## [WHAT THE EXERCISE ASKS]
The records are to be copied from the line that contains "[00:12:46.40 to 00:12:47.40]" through their last line, word for word, with every picture left out.

(Collection entries)
§

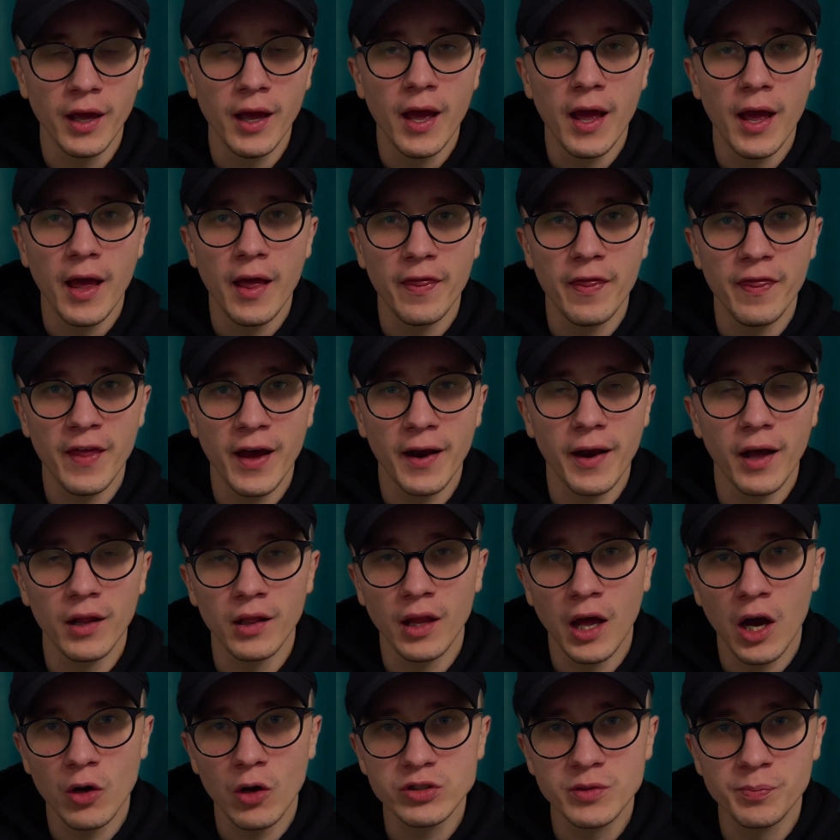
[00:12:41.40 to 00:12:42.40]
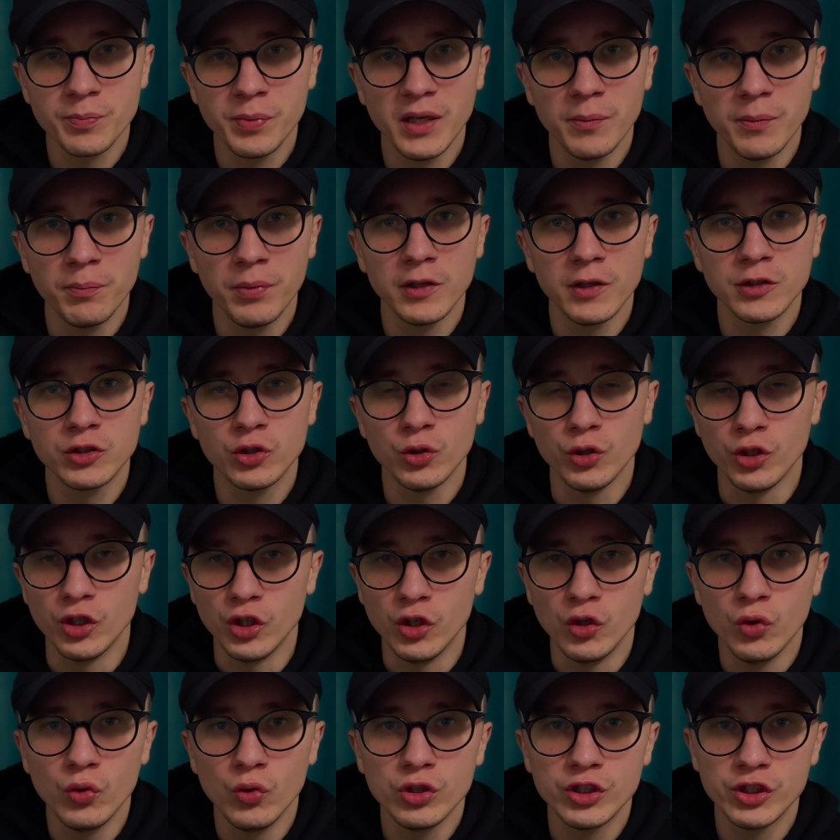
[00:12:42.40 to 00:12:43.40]
that allows people to
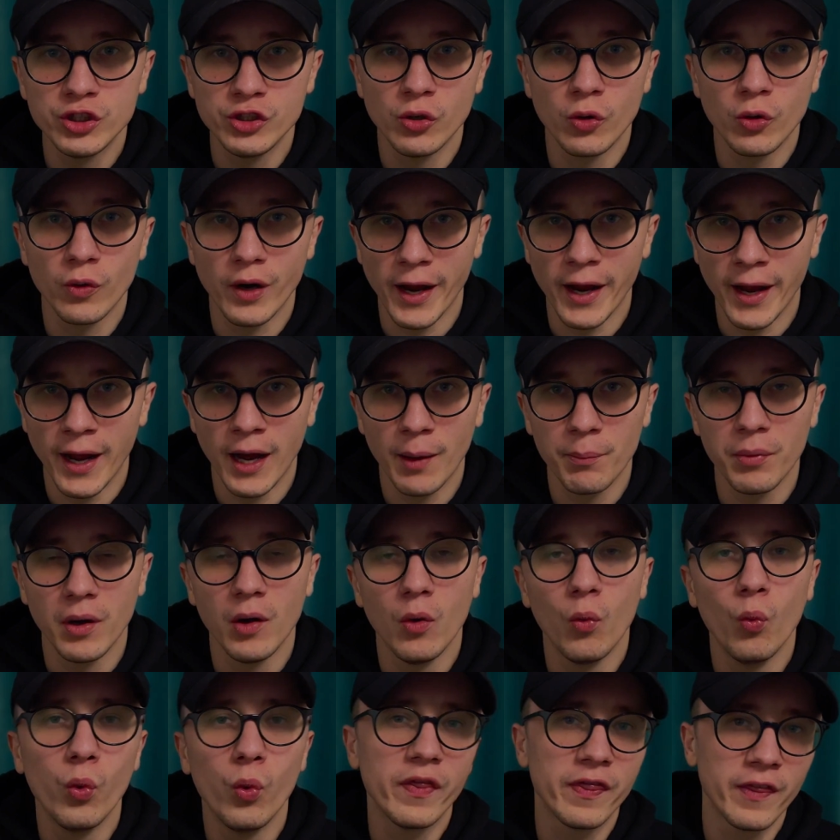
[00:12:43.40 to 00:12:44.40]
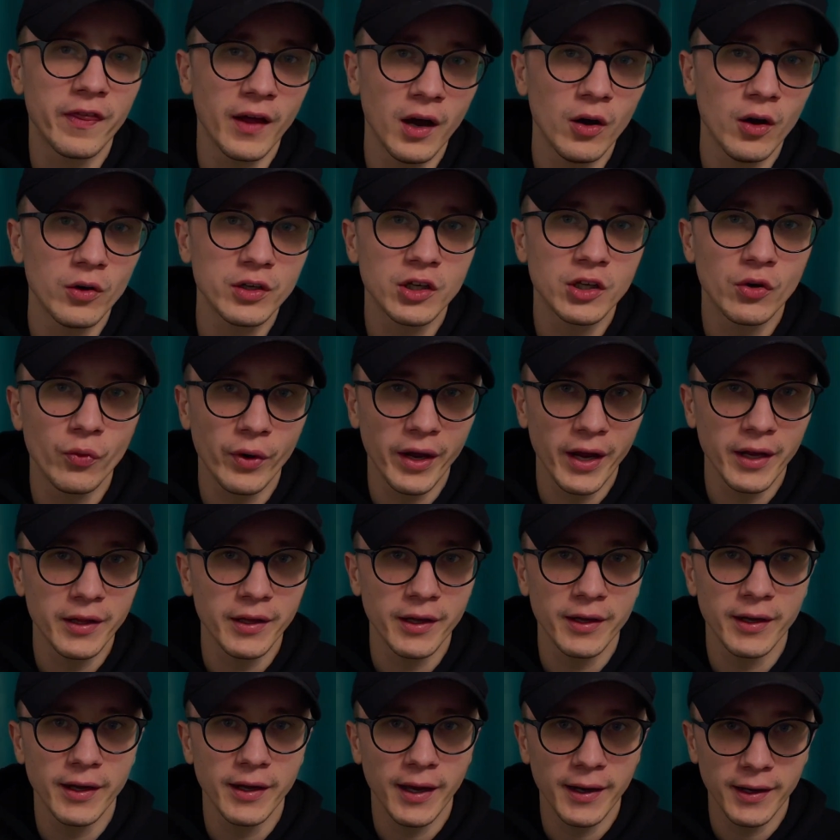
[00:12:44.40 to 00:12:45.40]
use your app without
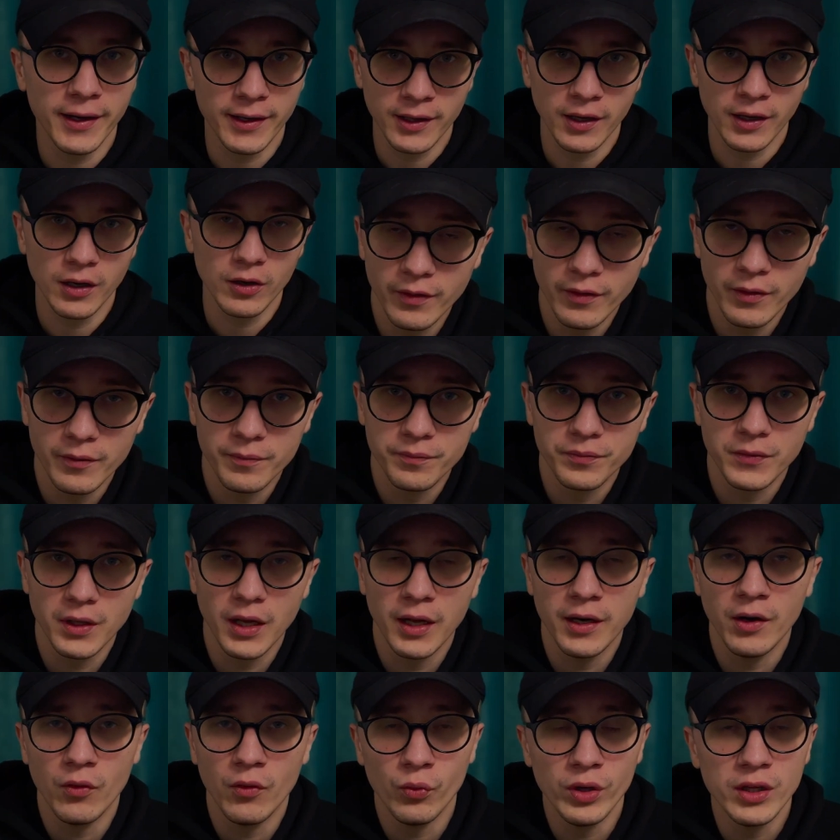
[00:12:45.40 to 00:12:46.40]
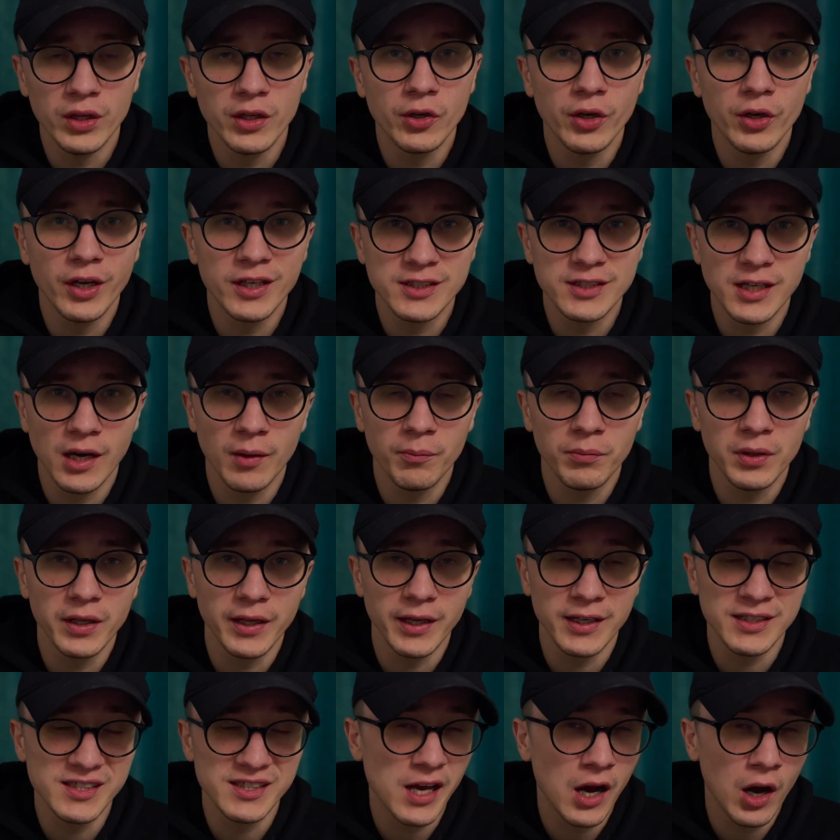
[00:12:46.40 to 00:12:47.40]
creating an account. And a really good example
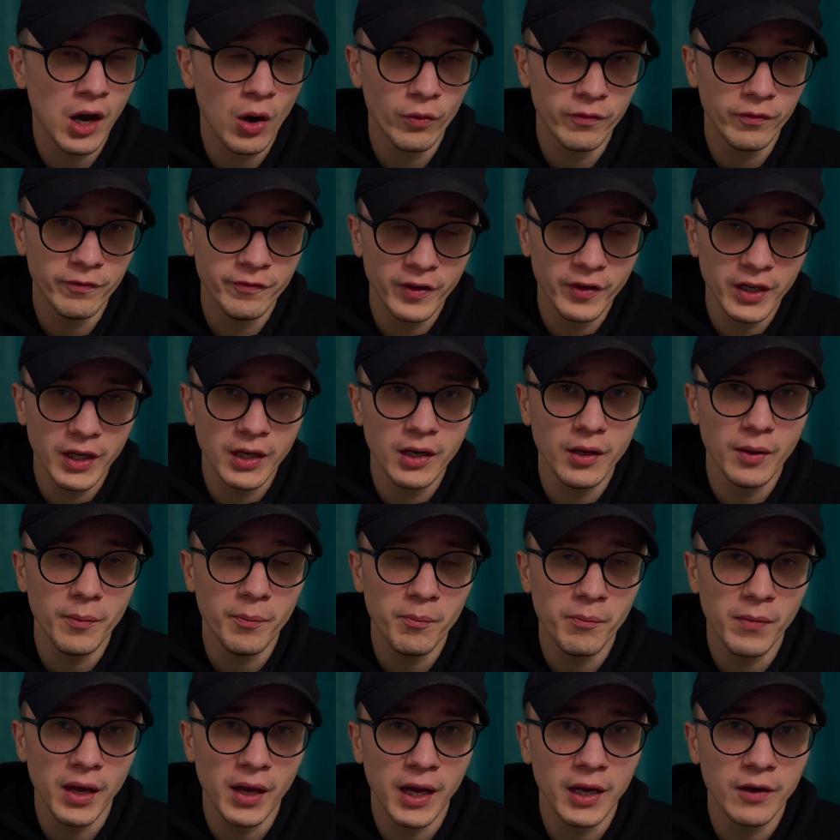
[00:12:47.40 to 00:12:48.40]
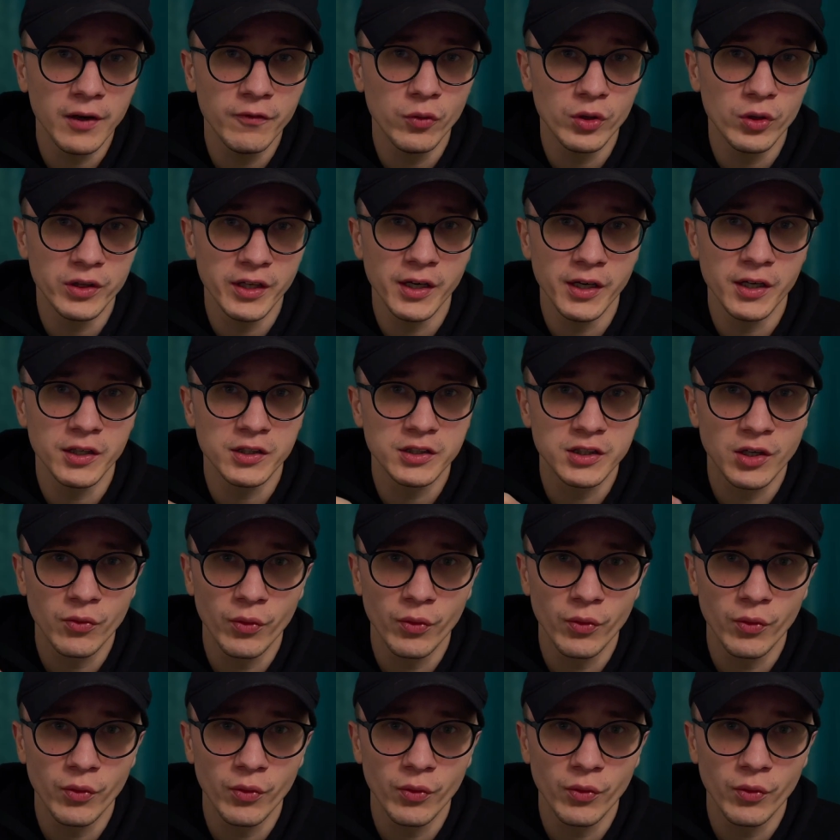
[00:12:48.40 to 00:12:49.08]
is how Vid made for their screen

§

## [EXERCISE RESPONSE]
[00:12:46.40 to 00:12:47.40]
creating an account. And a really good example
[00:12:47.40 to 00:12:48.40]
[00:12:48.40 to 00:12:49.08]
is how Vid made for their screen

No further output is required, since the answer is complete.